We propose that every hospitalized patient with COVID-19 infection undergo a paired capillary BG assessment (pre-meal and 2-h post-meal). Patients with pre-meal BG < 7.8 mmol/L (140 mg/dL) and post-meal BG < 10.0 mmol/L (180 mg/dL) may not merit further monitoring. On the other hand, those with one or more value above these thresholds should undergo capillary BG monitoring (pre-meals and 2 hours after dinner) for the next 24 hours.

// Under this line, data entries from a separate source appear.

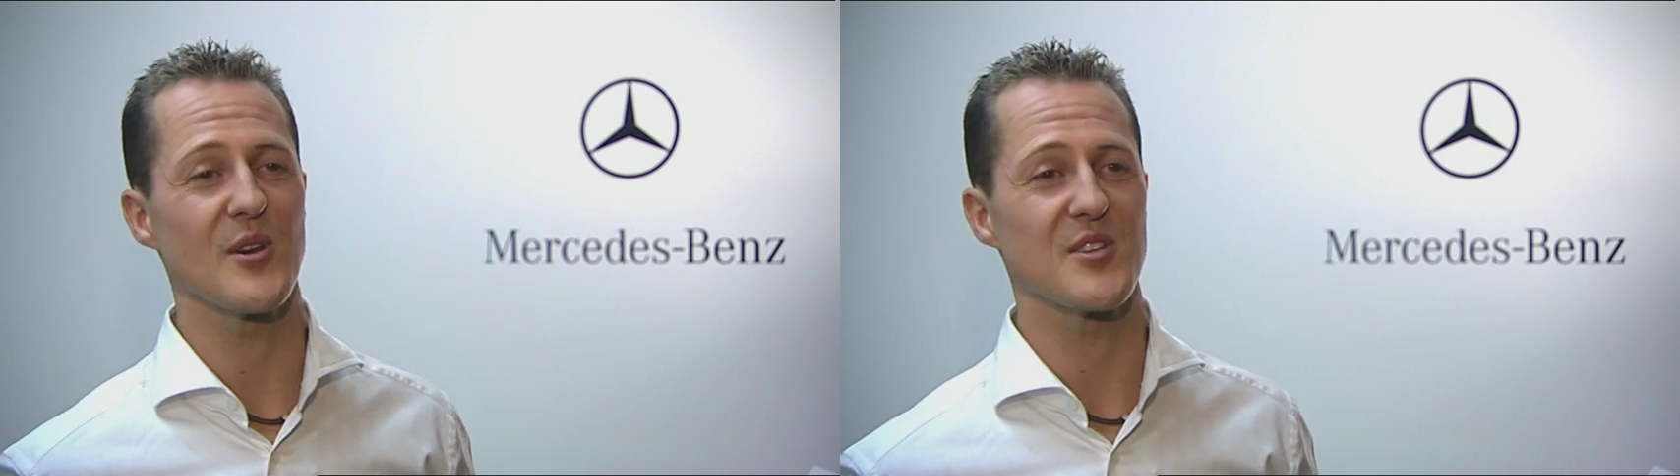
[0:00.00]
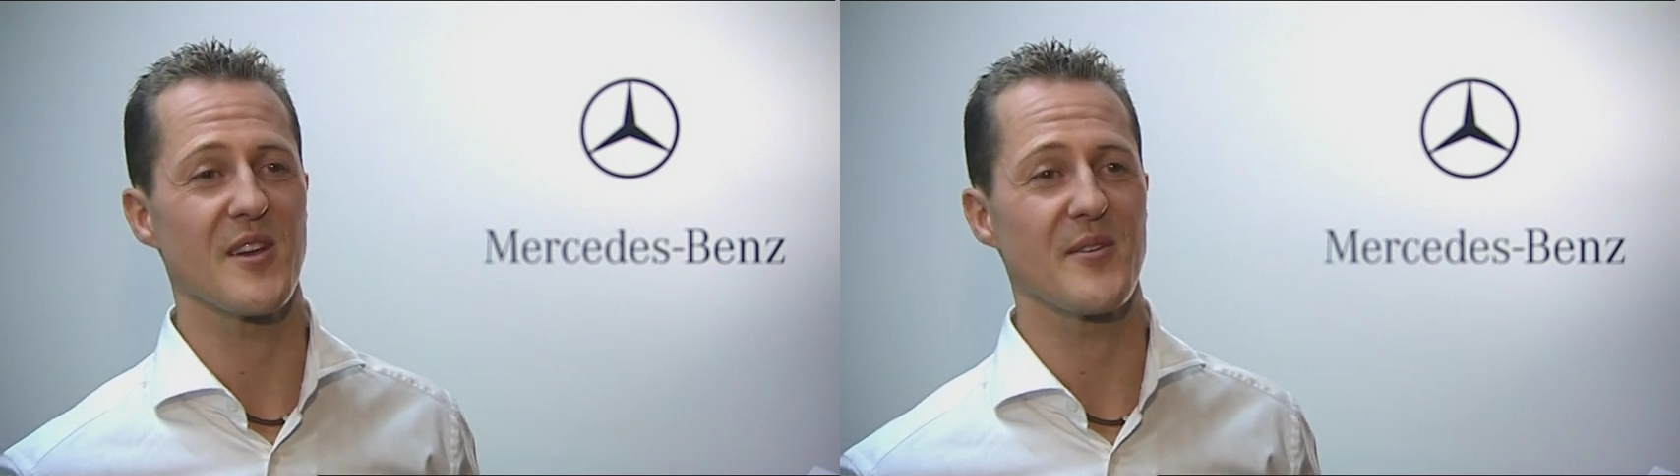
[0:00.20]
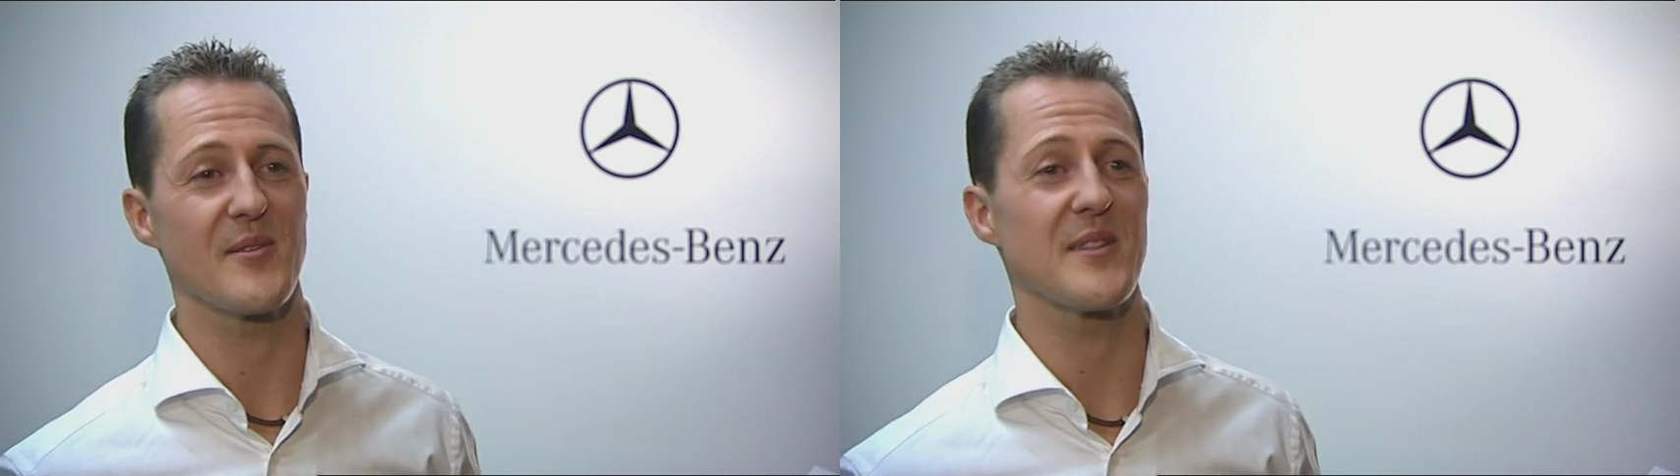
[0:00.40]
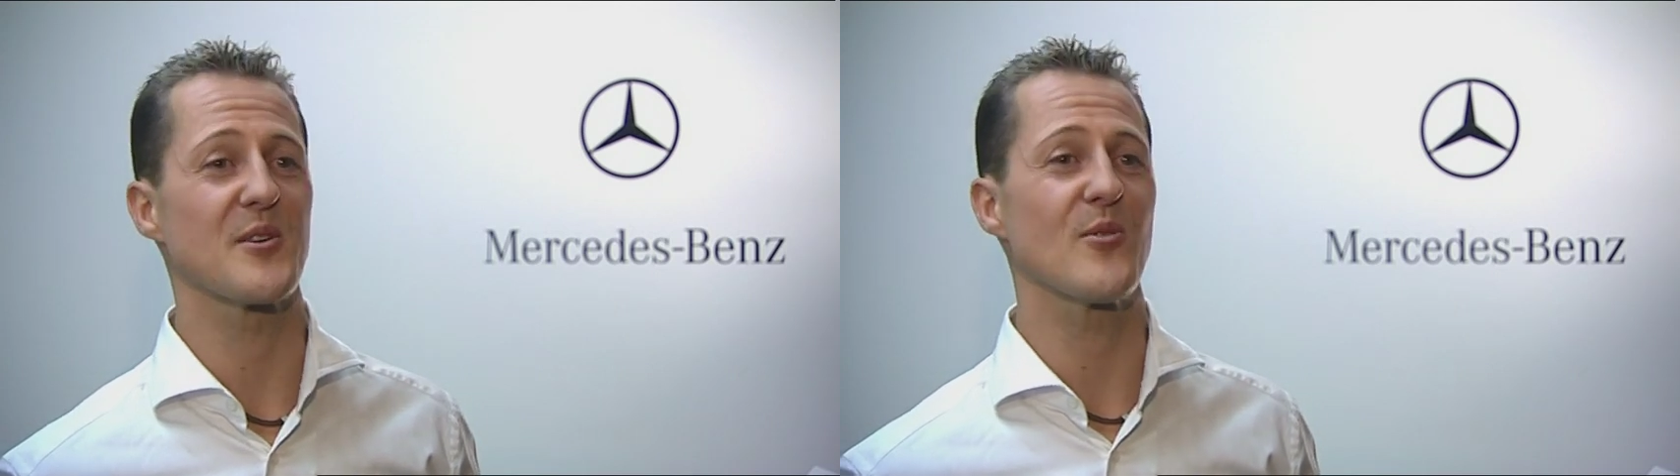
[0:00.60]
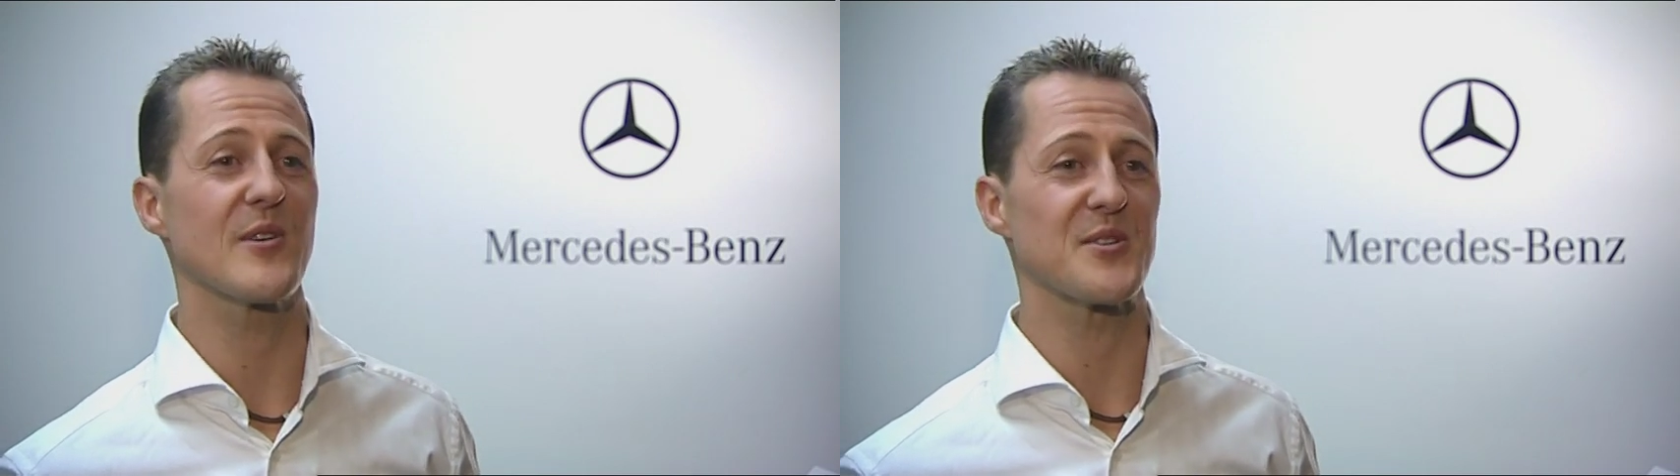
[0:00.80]
each other at the
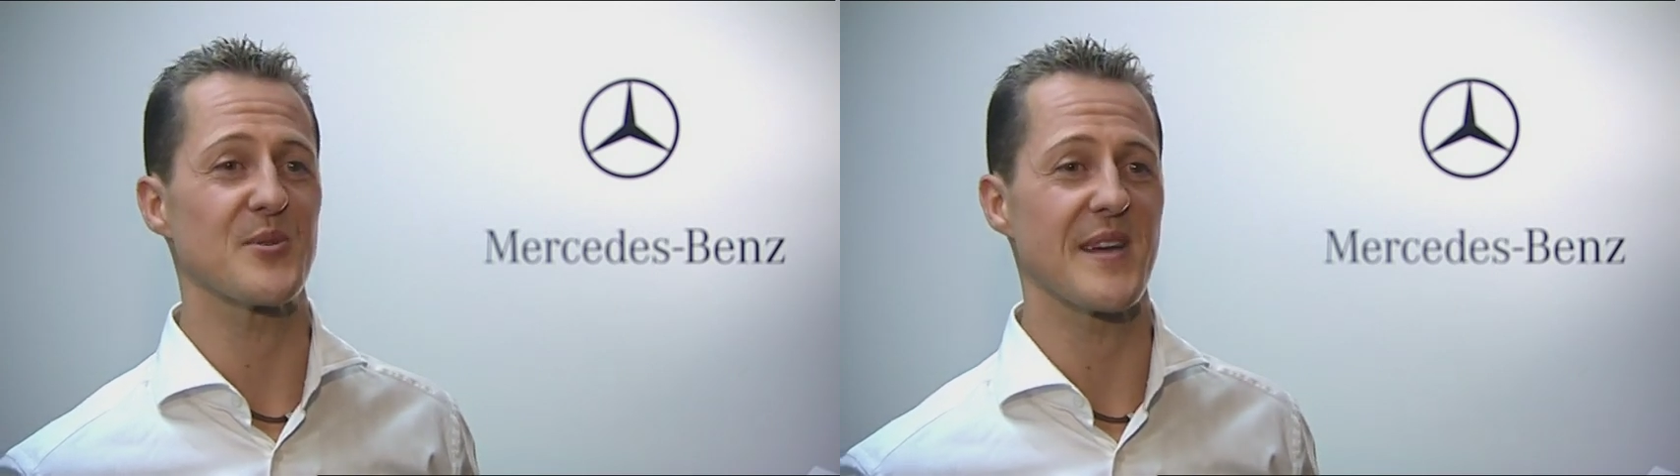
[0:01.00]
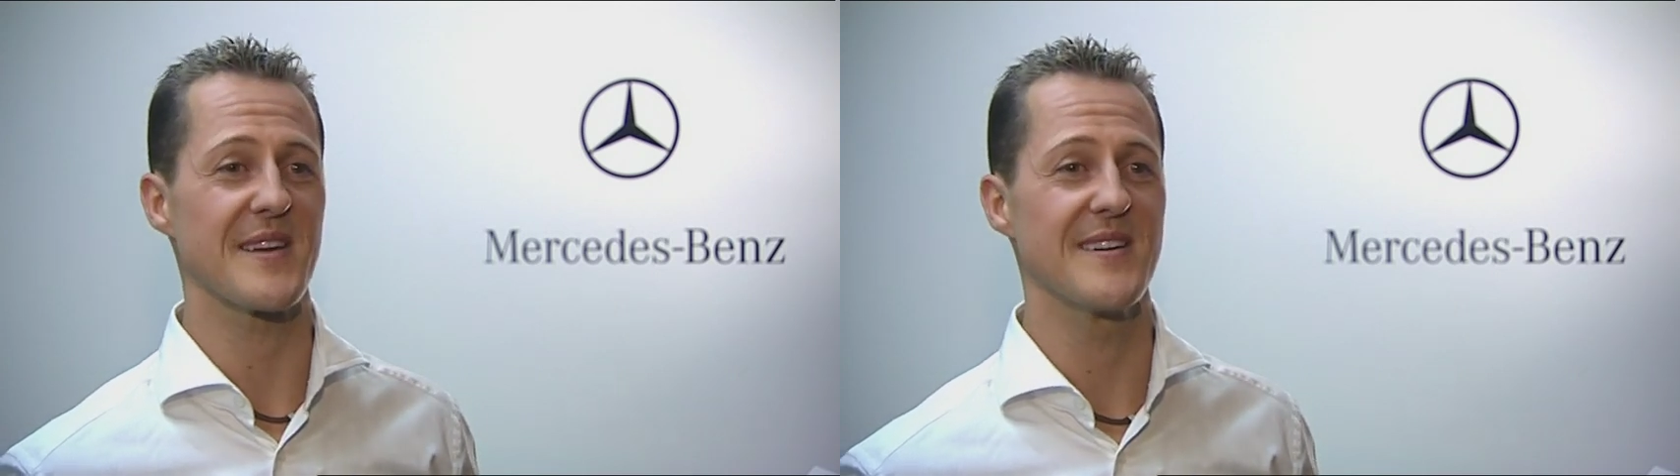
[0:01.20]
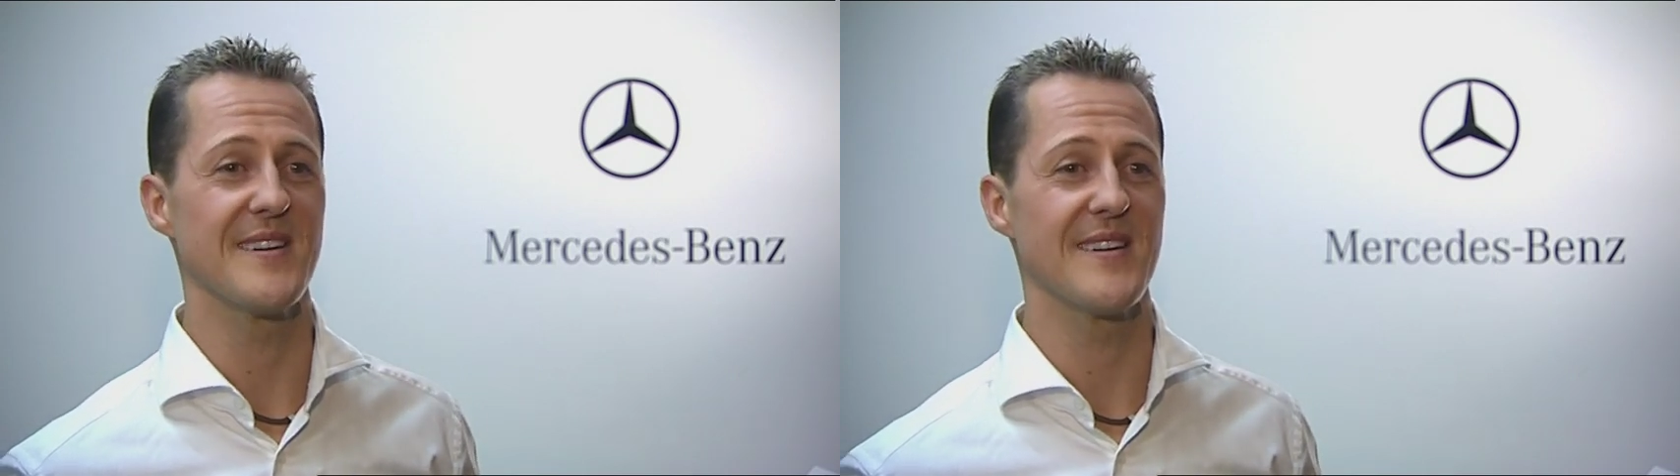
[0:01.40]
go-kart track.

When two or more (≥50%) such values are significantly elevated [pre-meal ≥8.3 mmol/L (150 mg/dL) and post-meal ≥11.1 mmol/L (200 mg/dL)], pharmacotherapy should be immediately initiated. On the other hand, in patients with modest elevation of one or more values [pre-meal 7.8-8.3 mmol/L (140-150 mg/dL) and post-meal 10.0-11.1 mmol/L (180-200 mg/dL)], dietary modifications should be initiated and pharmacotherapy considered only if BG control remains suboptimal.

CONCLUSION

We highlight strategies for screening of hyperglycemia in persons without known diabetes treated for COVID-19 infection in low resource settings. This guidance may well be applied to other settings in the near future.

摘要

背景与目的

2019年冠状病毒病(COVID-19)大流行给全球医疗系统带来了巨大压力。糖尿病已成为大部分感染COVID-19患者的主要合并症,且与不良健康结局相关。我们旨在为资源匮乏地区未患糖尿病者的高血糖筛查提供实用指导。

方法

我们回顾了关于该主题的现有指南,并提出了一种基于简单血糖(BG)测量方法的算法,资源匮乏地区专业知识较少的医护人员也可实施。

结果

我们建议,每例感染COVID-19的住院患者都应进行一次配对毛细血管BG评估(餐前和餐后2小时)。餐前BG<7.8 mmol/L(140 mg/dL)且餐后BG<10.0 mmol/L(180 mg/dL)的患者可能无需进一步监测。另一方面,那些有一个或多个值高于这些阈值的患者应在接下来的24小时内进行毛细血管BG监测(餐前和晚餐后2小时)。当两个或更多(≥50%)此类值显著升高[餐前≥8.3 mmol/L(150 mg/dL)且餐后≥11.1 mmol/L(200 mg/dL)]时,应立即开始药物治疗。另一方面,对于一个或多个值轻度升高的患者[餐前7.8 - 8.3 mmol/L(140 - 150 mg/dL)且餐后10.0 - 11.1 mmol/L(180 - 200 mg/dL)],应开始饮食调整,仅在血糖控制仍不理想时考虑药物治疗。

结论

我们强调了在资源匮乏地区对感染COVID-19的未患糖尿病者进行高血糖筛查的策略。该指导在不久的将来很可能也适用于其他地区。